Still, Paisley's Democratic Unionist Party (DUP) and Sinn Fein, the party led by Adams, have broadly indicated they're willing to work together under rigid power-sharing arrangements. That's encouraging since they're expected to run the region together in a matter of weeks. And they need to talk about the details. The DUP wants more assurances that Sinn Fein has left behind their associates in the IRA and will genuinely support Northern Ireland's police. "Sinn Fein are not entitled to be at the table until they declare themselves for democracy," said Paisley. "I'm a democrat." Adams wants to be sure his people are in a working administration before they play that final card.

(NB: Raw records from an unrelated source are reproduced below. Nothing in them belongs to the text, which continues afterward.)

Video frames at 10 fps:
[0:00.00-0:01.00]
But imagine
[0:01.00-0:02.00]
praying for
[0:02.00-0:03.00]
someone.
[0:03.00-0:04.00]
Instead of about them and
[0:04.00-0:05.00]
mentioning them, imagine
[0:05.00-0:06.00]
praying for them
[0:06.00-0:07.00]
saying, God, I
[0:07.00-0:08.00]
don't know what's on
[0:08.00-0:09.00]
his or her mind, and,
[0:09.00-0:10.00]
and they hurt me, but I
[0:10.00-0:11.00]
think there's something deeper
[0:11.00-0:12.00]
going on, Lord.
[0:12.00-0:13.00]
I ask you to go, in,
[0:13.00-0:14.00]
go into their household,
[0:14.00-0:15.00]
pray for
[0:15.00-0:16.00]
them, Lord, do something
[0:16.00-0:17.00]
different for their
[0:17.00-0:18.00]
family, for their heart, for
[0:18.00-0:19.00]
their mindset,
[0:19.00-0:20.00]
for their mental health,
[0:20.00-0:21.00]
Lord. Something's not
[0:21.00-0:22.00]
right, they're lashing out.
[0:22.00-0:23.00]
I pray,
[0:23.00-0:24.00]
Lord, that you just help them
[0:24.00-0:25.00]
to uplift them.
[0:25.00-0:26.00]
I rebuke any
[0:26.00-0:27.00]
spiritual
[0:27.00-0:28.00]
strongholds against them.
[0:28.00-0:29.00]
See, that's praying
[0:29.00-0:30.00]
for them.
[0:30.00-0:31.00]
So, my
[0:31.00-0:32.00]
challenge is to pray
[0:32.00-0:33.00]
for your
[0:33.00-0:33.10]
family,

Clearing this sort of hurdle has become an art form in Northern Ireland, but the efforts are complicated by a deadline. The British Government has given the parties until March 26th to strike a deal. If it doesn't happen, they say they will pull the plug on the newly elected Northern Ireland Assembly and start looking at other arrangements for governing the region. Paisley thinks they're bluffing, in part because the deadline is being dictated by Tony Blair's desire to see a decade of effort on Northern Ireland rewarded with a settlement before his impending retirement. British officials tend to think the 80-year-old unionist is the bluffer, believing he wants to crown his own political career by being Northern Ireland's First Minister.

Negotiations resumed while votes were still being counted and will continue through the pilgrimage of Irish politicians to Washington for St Patrick's Day (March 17). Whether the deadline works or not, senior members of both Sinn Fein and the DUP believe a deal in inevitable. The strange thing is that's because the voters have now cast polarised politics in concrete. The 1998 Good Friday Accord was built around moderate parties, but Paisley and Adams have now eclipsed them — in practical terms, there's no one else to work with. That might not be a great foundation for a functioning government, but if both sides want to win any more elections, it's the only one they've got.